Nesta continuação, a dimensão que o diretor estabelece é totalmente diferente. Tudo é mais preso, tudo é mais quadrado dentro da lente da câmera. Apelou-se, então, para a criação de movimentos bruscos dentro desse espaço limítrofe. Seres alucinados, hipercinéticos, pululando de um canto pra outro da tela. Igual àquelas representações pictóricas de apostilas de aula de Biologia, em que as moléculas sob altas temperaturas e alta pressão tendem a ocupar um espaço maior. O Filho do Máskara está mais para Flubber (1997) do que para O Máskara (1994) pai. O filme, literalmente, “atira para todos os lados”, sem estabelecer uma coerência estética na sua estrutura celular.
Não há outra explicação para a quantidade de melodias improvisadas nas diferentes versões da música "Can't Take my Eyes of You", o resumo da ópera desse caldo cultural transgênico. Pinça estilos tão diferentes entre si, que chega a ser até contraditório. Bebe da fonte do universo cromático negro e sorumbático de um Tim Burton, por exemplo (Cumming é a própria fantasia de Edward Mãos de Tesoura), passando pela citação descarada do giro craniano de 360º e o posterior gláucico regurgito de O Exorcista. Isso sem falar na aceita cafonice das cores da escola de samba Mangueira que Joel Schumacher reproduziu em Batman Eternamente (1995). A cena da ovulação, em que monstrinhos de ralo de esgoto apostam corrida para ver quem chega primeiro ao Paraíso rotundo, é tão indescritível quanto bizarra. Há nela tanto um clima de paz celestial quanto de sacanagem das mais perversas.
Mas a verdadeira relação entre pai e filho que o filme ao mesmo tempo aborda e esquece é a submissão de Loki (na versão dublada, quem dá voz é o roqueiro decadente Supla) ao jupiteriano ser superior etéreo e amorfo, Odin. Sua aparição no céu como representação da onipresença é mais contundente do que parece. Através das autoritárias vozes de comando, todos os complexos e sentimentos de culpa estão nesse jogo pouco explorado pelo diretor. É nessa carga genética de demonstração de poder que há um conteúdo retratado com um pouco mais de vigor.

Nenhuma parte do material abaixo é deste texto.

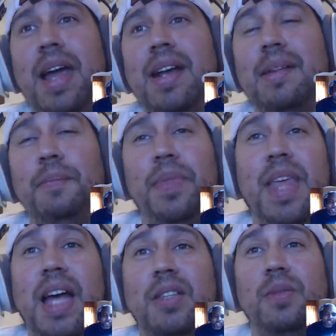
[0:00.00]
And
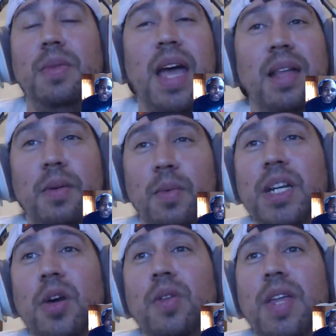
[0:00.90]
that's, now that we
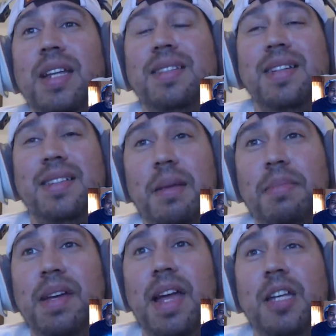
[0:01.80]
know that it's
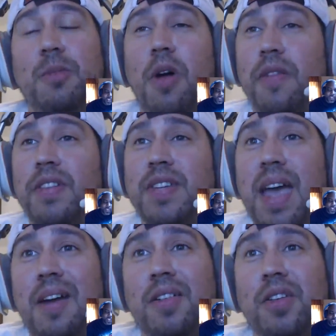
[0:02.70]
accepted as part of his
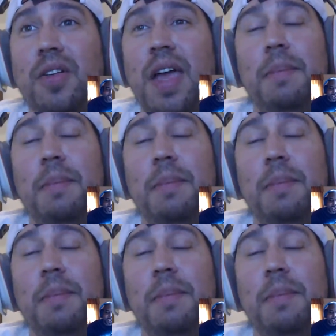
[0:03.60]
character,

Analisar cada diálogo dessas cenas seria campo pra Psicologia, mas é importante registrar onde está o ponto forte de uma boa idéia dissipada pelas macaquices circenses. Perto desse confronto familiar, que até se utilizou do sobrenatural pra deixar a coisa ainda mais complicada, o bebezinho polimorfo não é nada mais do que uma bexiga de festa pobre. Vítima de uma produção cinematográfica infecunda repleta de profissionais estéreis.